Lula regulamenta Lei de Reciprocidade Comercial com novo decreto

O presidente Luiz Inácio Lula da Silva assinou decreto que regulamenta a Lei de Reciprocidade Comercial, publicado nesta terça-feira (15) no Diário Oficial da União. A norma autoriza o Brasil a suspender concessões comerciais, investimentos e obrigações a países que imponham barreiras unilaterais aos produtos brasileiros no mercado internacional.

O texto cria o Comitê Interministerial de Negociação e Contramedidas Econômicas e Comerciais, responsável por definir providências em resposta a medidas unilaterais de outros países.

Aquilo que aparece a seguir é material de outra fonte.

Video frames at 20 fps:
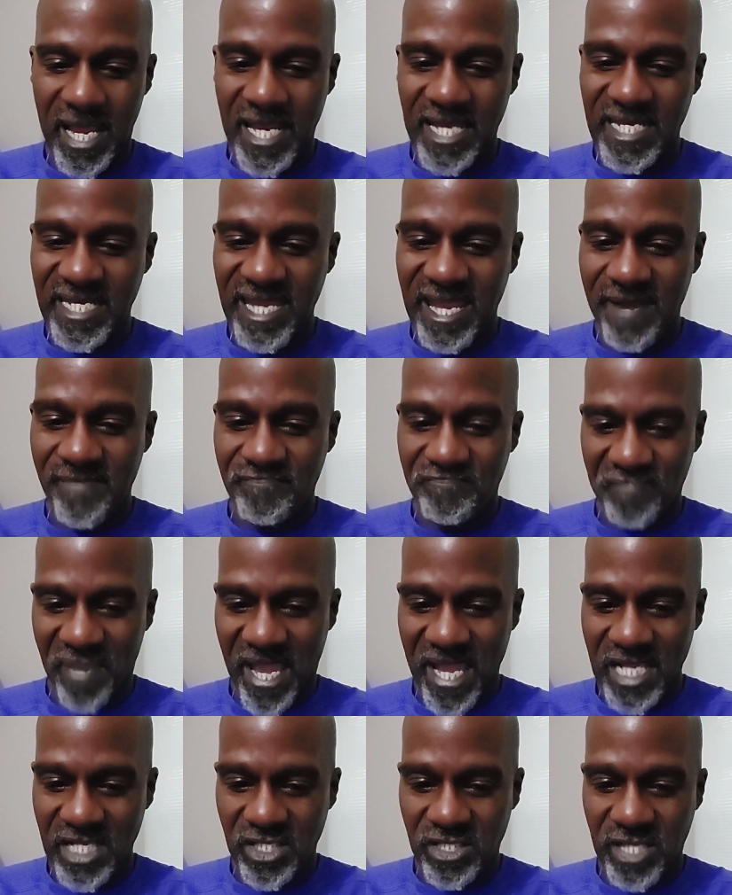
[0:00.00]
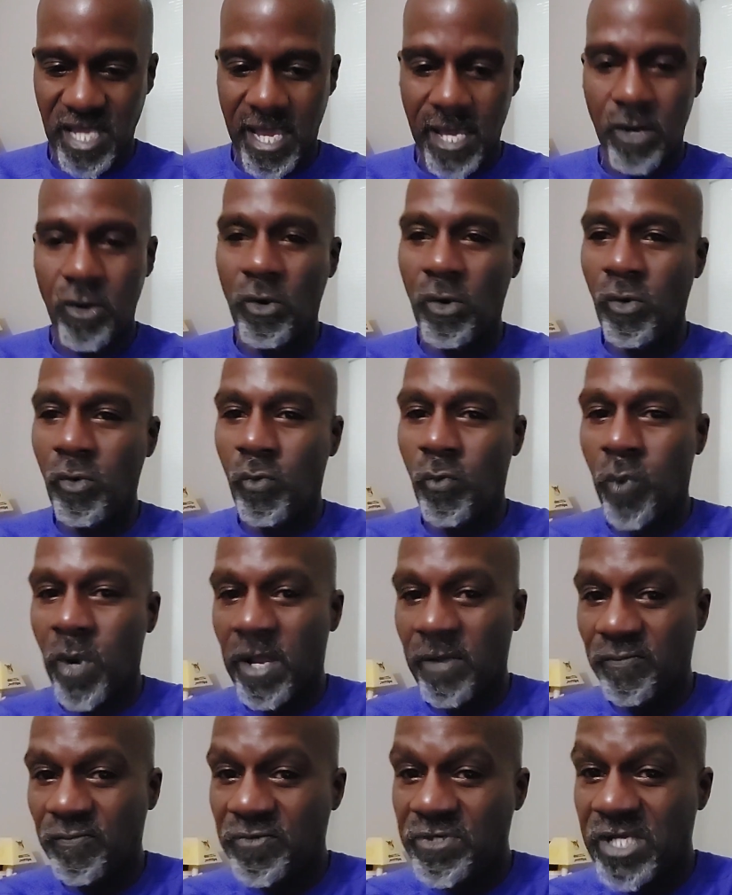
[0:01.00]
and then paste that
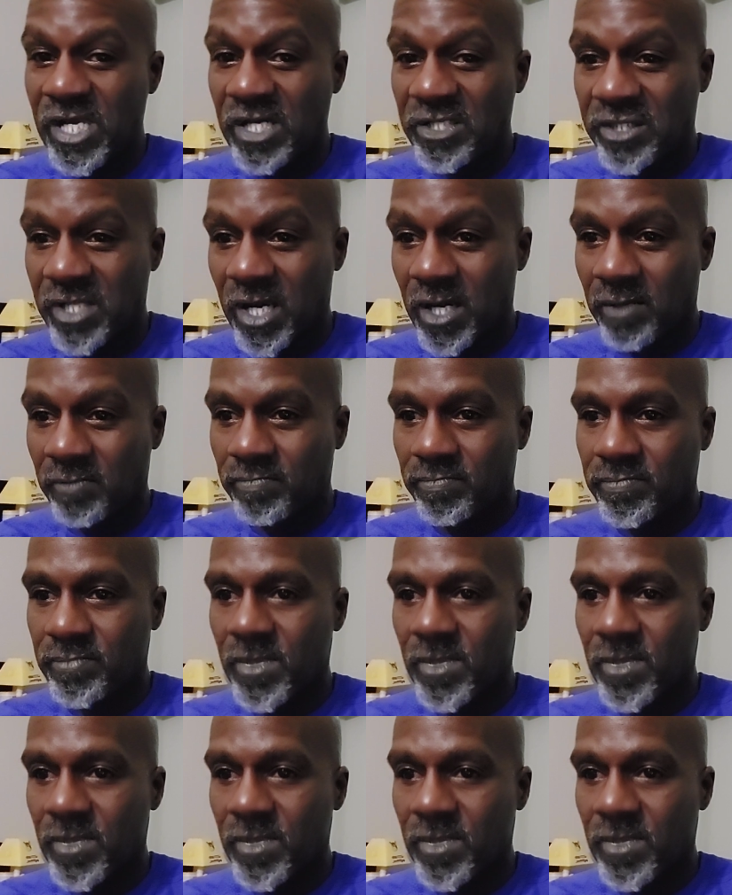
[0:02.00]
with your thumb.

A medida foi publicada poucos dias após os Estados Unidos anunciarem tarifa de 50% sobre todas as exportações brasileiras, válida a partir de 1º de agosto, segundo o presidente norte-americano Donald Trump.

O comitê será presidido pelo ministro do Desenvolvimento, Indústria, Comércio e Serviços (MDIC) e contará com representantes da Casa Civil, Fazenda e Relações Exteriores, além de outros ministros convidados conforme o tema. A Secretaria-Executiva ficará a cargo do MDIC.

As contramedidas terão caráter excepcional e poderão ser aplicadas quando países ou blocos:

  • interferirem nas decisões soberanas do Brasil por meio de medidas comerciais ou financeiras;
  • violarem acordos internacionais, prejudicando benefícios ao Brasil;
  • adotarem exigências ambientais mais rigorosas que os padrões brasileiros.

Sobre a Lei
Aprovada em março e sancionada em abril, a Lei de Reciprocidade Comercial foi criada como resposta à escalada da guerra comercial liderada por Donald Trump contra diversos países.

No caso brasileiro, a primeira tarifa imposta pelos EUA foi de 10% sobre todos os produtos, com exceção do aço e do alumínio, que sofreram sobretaxa de 25%. O Brasil é o terceiro maior exportador desses metais para o mercado norte-americano.

A lei estabelece critérios para ações contra práticas unilaterais que afetem a competitividade internacional do país e autoriza a Câmara de Comércio Exterior (Camex) a adotar restrições às importações, priorizando a negociação antes de aplicar sanções.